Data Storage Converter
Convert between decimal (SI) and binary (IEC) storage units
All Conversions
| Unit | Value |
|---|---|
| Bits (b) | 4,000,000,000,000 |
| Bytes (B) | 500,000,000,000 |
| Kilobytes (KB) | 500,000,000 |
| Megabytes (MB) | 500,000 |
| Gigabytes (GB) | 500 |
| Terabytes (TB) | 0.500000 |
| Petabytes (PB) | 0.000500000 |
| Kibibytes (KiB) | 488,281,250 |
| Mebibytes (MiB) | 476,837.158203 |
| Gibibytes (GiB) | 465.661287 |
| Tebibytes (TiB) | 0.454747 |
| Pebibytes (PiB) | 0.000444089 |
Decimal vs Binary Storage Units
There are two systems for measuring digital storage: decimal (SI) and binary (IEC). This dual system is the primary reason why your hard drive appears smaller in your operating system than what the manufacturer advertises.
The Two Systems
| Decimal (SI) | Binary (IEC) | Difference |
|---|---|---|
| 1 KB = 1,000 B | 1 KiB = 1,024 B | 2.4% |
| 1 MB = 1,000,000 B | 1 MiB = 1,048,576 B | 4.9% |
| 1 GB = 1,000,000,000 B | 1 GiB = 1,073,741,824 B | 7.4% |
| 1 TB = 10¹² B | 1 TiB = 2⁴⁰ B | 10.0% |
Hard drive manufacturers use decimal (SI) units because they result in larger numbers. Operating systems (Windows, macOS, Linux) historically display sizes in binary units but label them with SI prefixes (showing "GB" when they mean "GiB"). This creates the confusing situation where a "1 TB" drive shows as "931 GB" in Windows.
Real-World Examples
| Advertised | Shown in OS | "Missing" |
|---|---|---|
| 256 GB SSD | 238 GiB | 18 GiB |
| 500 GB HDD | 465 GiB | 35 GiB |
| 1 TB SSD | 931 GiB | 69 GiB |
| 2 TB HDD | 1.82 TiB | 138 GiB |
Frequently Asked Questions
Why does my 1 TB hard drive show as 931 GB?

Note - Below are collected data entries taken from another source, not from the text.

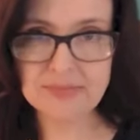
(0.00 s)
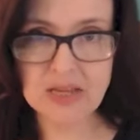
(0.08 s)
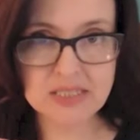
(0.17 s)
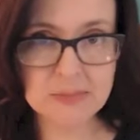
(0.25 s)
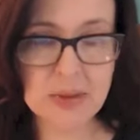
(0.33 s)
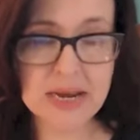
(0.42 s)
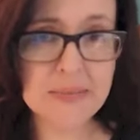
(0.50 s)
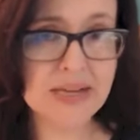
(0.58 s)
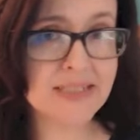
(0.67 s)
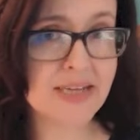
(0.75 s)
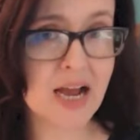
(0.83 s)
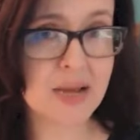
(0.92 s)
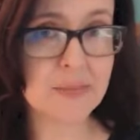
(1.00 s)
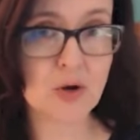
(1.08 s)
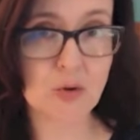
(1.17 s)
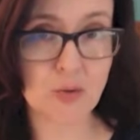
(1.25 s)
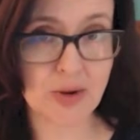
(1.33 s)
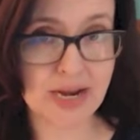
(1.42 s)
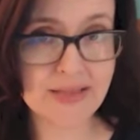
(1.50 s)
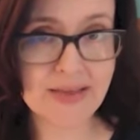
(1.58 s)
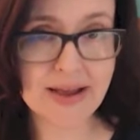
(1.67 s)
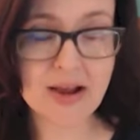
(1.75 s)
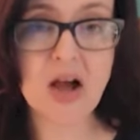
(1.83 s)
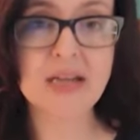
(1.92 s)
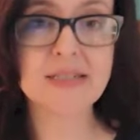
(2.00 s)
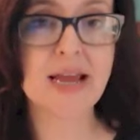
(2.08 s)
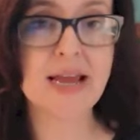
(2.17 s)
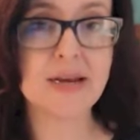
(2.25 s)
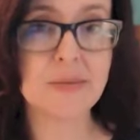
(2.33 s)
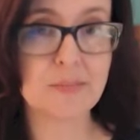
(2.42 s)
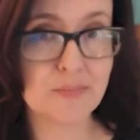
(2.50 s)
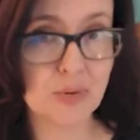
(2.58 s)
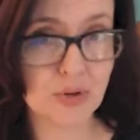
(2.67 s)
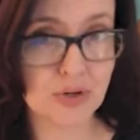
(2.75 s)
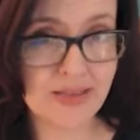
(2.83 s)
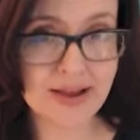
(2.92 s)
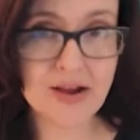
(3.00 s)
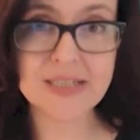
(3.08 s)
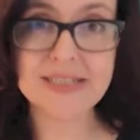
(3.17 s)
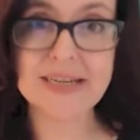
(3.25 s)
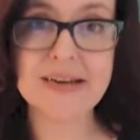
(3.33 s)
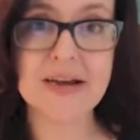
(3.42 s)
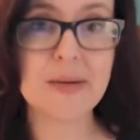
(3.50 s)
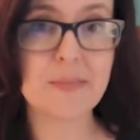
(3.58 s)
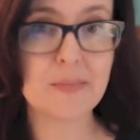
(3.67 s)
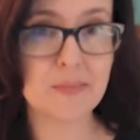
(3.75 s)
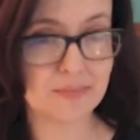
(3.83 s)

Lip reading: spending my time creating that content, putting that content up,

Hard drive manufacturers use decimal units (1 TB = 1,000,000,000,000 bytes), but Windows displays sizes in binary units labeled as 'GB' (actually GiB, where 1 GiB = 1,073,741,824 bytes). When you divide 1,000,000,000,000 by 1,073,741,824, you get approximately 931 GiB. The space isn't missing — it's just measured differently.
What's the difference between GB and GiB?
GB (gigabyte) is a decimal unit where 1 GB = 1,000,000,000 bytes (10⁹). GiB (gibibyte) is a binary unit where 1 GiB = 1,073,741,824 bytes (2³⁰). The difference is about 7.4%. Storage manufacturers use GB, while operating systems often use GiB internally.
Which system should I use?
Use decimal (SI) units when discussing storage capacity as advertised by manufacturers or when communicating with non-technical users. Use binary (IEC) units when working with operating systems, programming, or when precision matters. In technical documentation, the IEC units (KiB, MiB, GiB) are preferred because they are unambiguous.
How many bytes are in a kilobyte?
It depends on the context. In the decimal (SI) system, 1 KB = 1,000 bytes. In the binary system, 1 KiB (kibibyte) = 1,024 bytes. Historically, 'kilobyte' was used for both, which caused confusion. The IEC introduced the 'kibibyte' (KiB) in 1998 to resolve this ambiguity.